Identify vendor proprietary functions

Part of the metrics is to report all the commands, and functions. All functions are reported. The function list is manually examined to determine which ones are proprietary to a specific vendor.

Fix errors found in code

If we are not intending to transform the MUMPS code to C++, this step can be skipped. However, the errors would have been caught if the interpreter had executed the code. Just because a piece of code has not been executed does not mean that the code won't be executed.

Report errors, size and complexity

At this point, the size of the transformation can be estimated.

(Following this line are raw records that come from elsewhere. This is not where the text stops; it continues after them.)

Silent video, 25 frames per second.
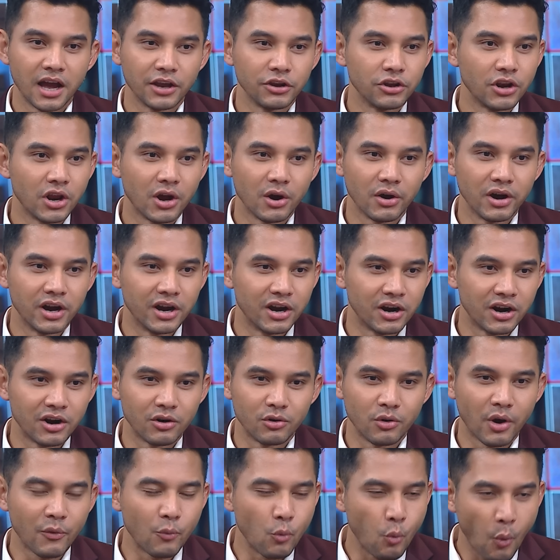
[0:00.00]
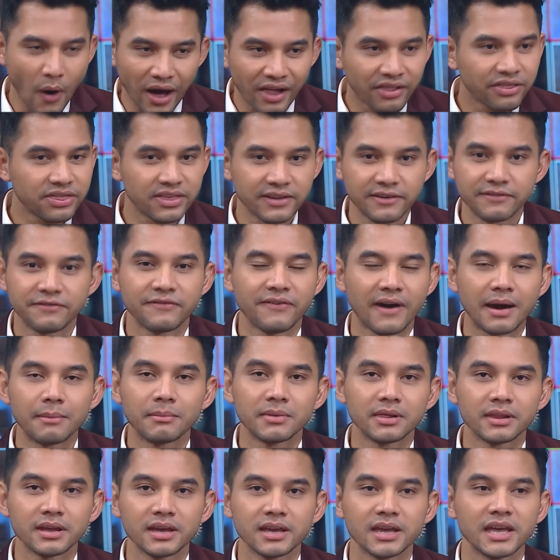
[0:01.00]
you know, a wealthy
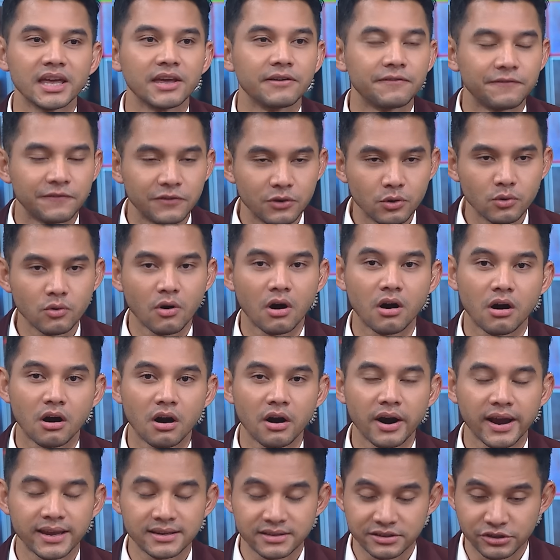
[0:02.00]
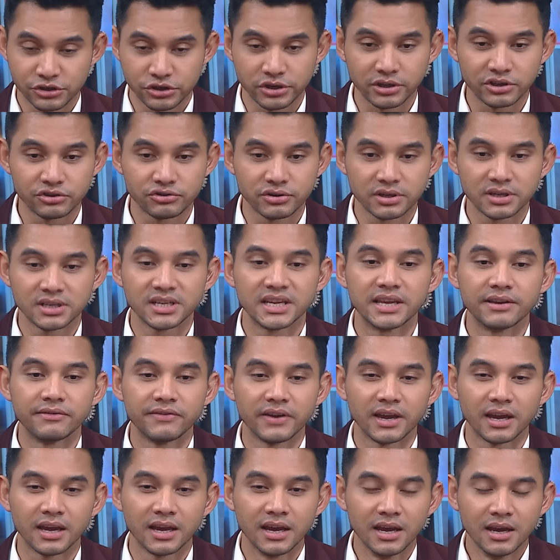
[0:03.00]
family, if you are, as children,
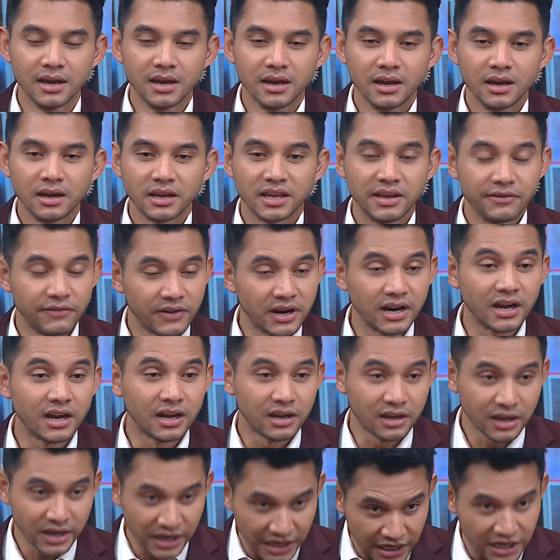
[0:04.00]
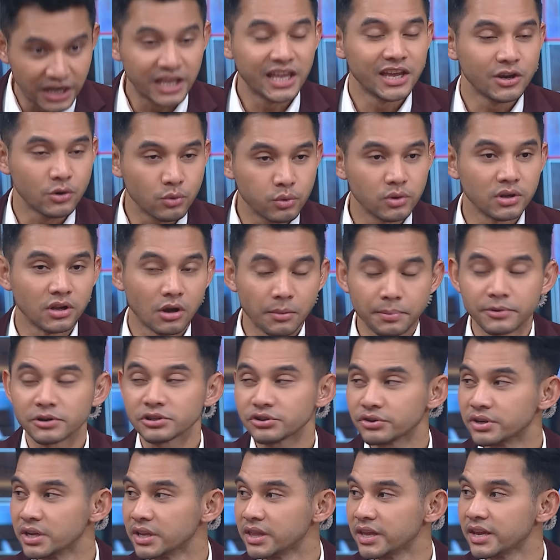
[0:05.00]
given an equal
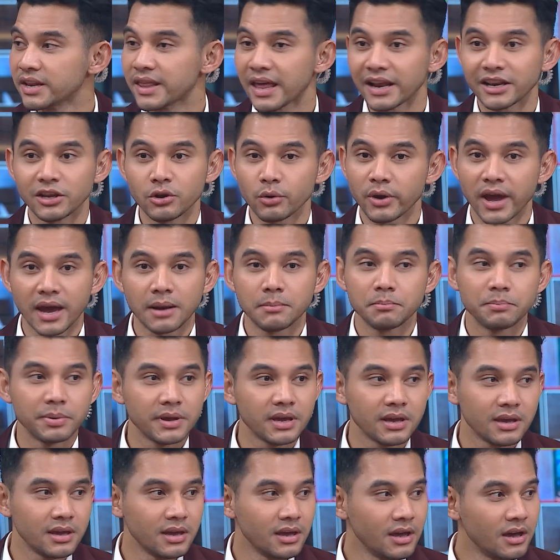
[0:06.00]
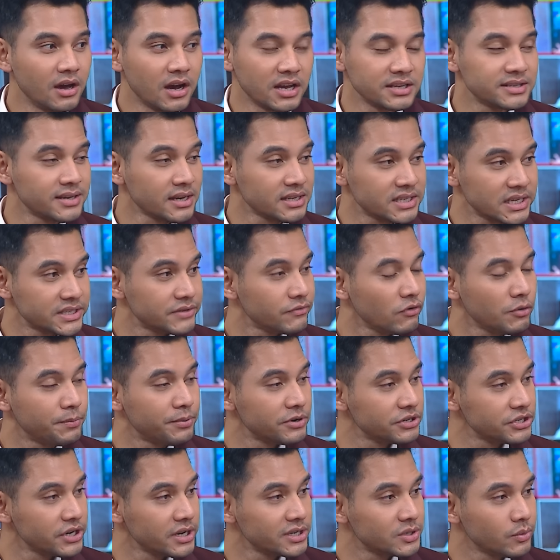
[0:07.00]
opportunity, then you can be a successful
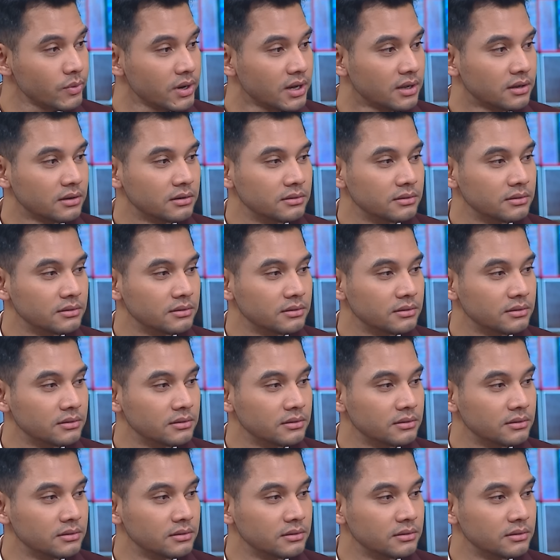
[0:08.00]
person as well.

Identify naked references and report them

Lazy programmers make heavy use of naked references. This is a case where laziness causes more work and headeaches for a maintenance programmer. It is a dangerous practice at best. The naked reference scanner will identify the line where the naked reference is used, the probable global referenced, and if unique, will substitute the global reference for the naked reference. If the naked reference could refer to more than one global, then it is reported as an error and no substitutions are made.
I received email on this statement indicating that the naked reference is another example of "the power of MUMPS". He indicated that a naked reference could be used to call a common routine to process the referenced global data (i.e. as a global implicit parameter). I feel that it is still a dangerous practice, just as implied parameters are.

Run mflow analysis with parameters

Control flow is very useful to a maintenance programmer. With implicit parameter information, it is even more valuable. My preference is to have as much information on a page as possible (as long as it is formatted to be readable). A fan-in and fan-out report is also generated by this script to help estimate the complexity of the flow.

Run WebFlow to generate documentation

WebFlow will generate the same information as mflow, but it uses JAVA and HTML to present the control in a graphical manner. Each picture shows only the calls, gotos, jobs, etc for a single label^routine called a module. If the cursor is placed over the main module on a picture, and the mouse clicked, then the information for the module will be presented. The information consists of explicit parameters, implicit parameters, global and local data references report, and calling modules. The local data references will include local data that is used before setting, (probably an implicit parameter), local data that is used, set, used in a for loop, used with indirection.